If you want reliability you don’t want LLMs - their inherent lack of reliability (due to things like being non-deterministic) is their single biggest weakness.
They are increasingly useful for writing code that actually does work. The ChatGPT Code Interpreter pattern - where the system writes code, then executes it, sees the results (or error messages) and then iterates on it until it gets a result that looks right - is incredibly powerful… IF you prompt it right, and keep a careful eye on what it ends up doing.
You think people don’t have difficulty with formal reasoning? You need to get out more…
Maybe you could try naming legal chess moves while blindfolded, let me know how that goes.
I don’t want more rigour. I’m not the OP, but I feel the same frustration. I want people to check their assumptions on both sides.
Just for example, the paper highlights that if in a grade school level word problem you vary only the names of people and the particular number values involved, models’ performance gets worse on average and less consistent across variations, which you would not expect if you did the same thing with grade schoolers.
It’s not that people have no trouble, but people are not expected to have this trouble. The findings amount to doubt that the models do what the corresponding people do.
Just because you might have trouble with identifying legal chess moves, don’t assume everyone you debate online also does. That’s an unkind assumption and I have flagged your comment as such.
Unfortunately, that’s modern web content for you :-).
The article actually makes a weaker claim:
and if you follow the bibliography, they are specifically describing LLMs’ reasoning as probabilistic, rather than formal, based on their propensity to a number of issues (e.g. token bias, distractability) which indicate that LLM outputs are correlated with incidental, rather than formal relations between tokens.
This substack post leads with a link to a paper that is more modest in its claims, and I think grapples with your frustrations (in a fashion): https://arxiv.org/pdf/2410.05229
That is, I think that good benchmarks are hard, but in a sense make us concretely try to come to terms with what we’re looking for from models’ behavior.
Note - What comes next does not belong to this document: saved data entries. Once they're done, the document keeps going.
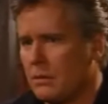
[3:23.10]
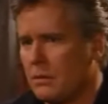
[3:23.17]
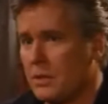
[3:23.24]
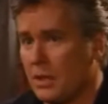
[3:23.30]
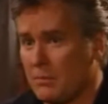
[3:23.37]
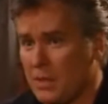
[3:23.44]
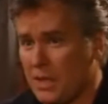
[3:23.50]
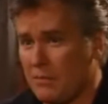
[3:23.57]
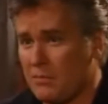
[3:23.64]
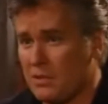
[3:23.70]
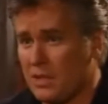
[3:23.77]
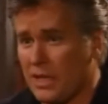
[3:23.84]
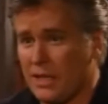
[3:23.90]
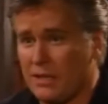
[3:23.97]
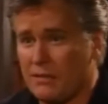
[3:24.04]

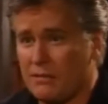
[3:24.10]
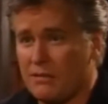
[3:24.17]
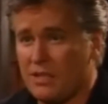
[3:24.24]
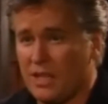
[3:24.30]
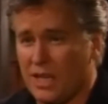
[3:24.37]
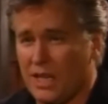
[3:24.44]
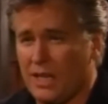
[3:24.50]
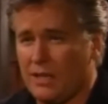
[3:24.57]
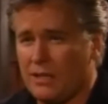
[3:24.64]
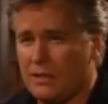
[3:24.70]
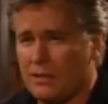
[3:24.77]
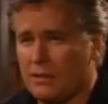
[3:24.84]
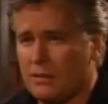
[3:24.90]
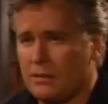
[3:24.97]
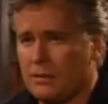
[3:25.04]
Sometimes, like today.
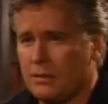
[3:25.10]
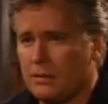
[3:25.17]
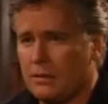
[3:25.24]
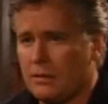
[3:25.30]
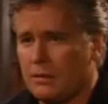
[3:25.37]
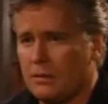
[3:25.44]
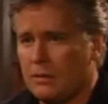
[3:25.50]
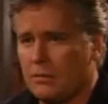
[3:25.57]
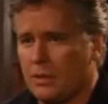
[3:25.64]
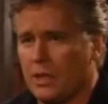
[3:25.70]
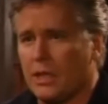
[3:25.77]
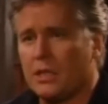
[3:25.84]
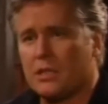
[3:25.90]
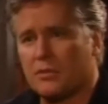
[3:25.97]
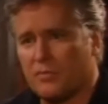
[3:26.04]
And
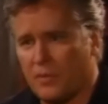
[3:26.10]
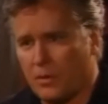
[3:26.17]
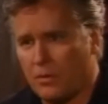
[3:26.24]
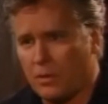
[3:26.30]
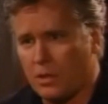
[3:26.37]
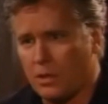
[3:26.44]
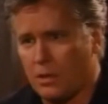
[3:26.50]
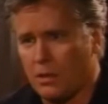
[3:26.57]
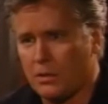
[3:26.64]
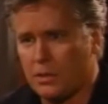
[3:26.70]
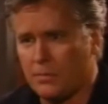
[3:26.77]
he gets a phone call,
Goodhart’s law will always be A Thing, but it’s still useful to try.
I think the reality is that it’s trivial to define “reason” in a way that includes LLMs and extremely difficult to do so that both (a) does not exclude what we already consider reasoning (inference, bayesian, modal, deductive, etc) (b) also excludes LLMs.
But the paper doesn’t use the term “nakedly” but instead prefaces it with terms such as “mathematical” ie: “mathematical reasoning” or “formal reasoning”. These are forms of reasoning that are strictly rules based. What they show is that LLMs probably don’t model these forms of reasoning.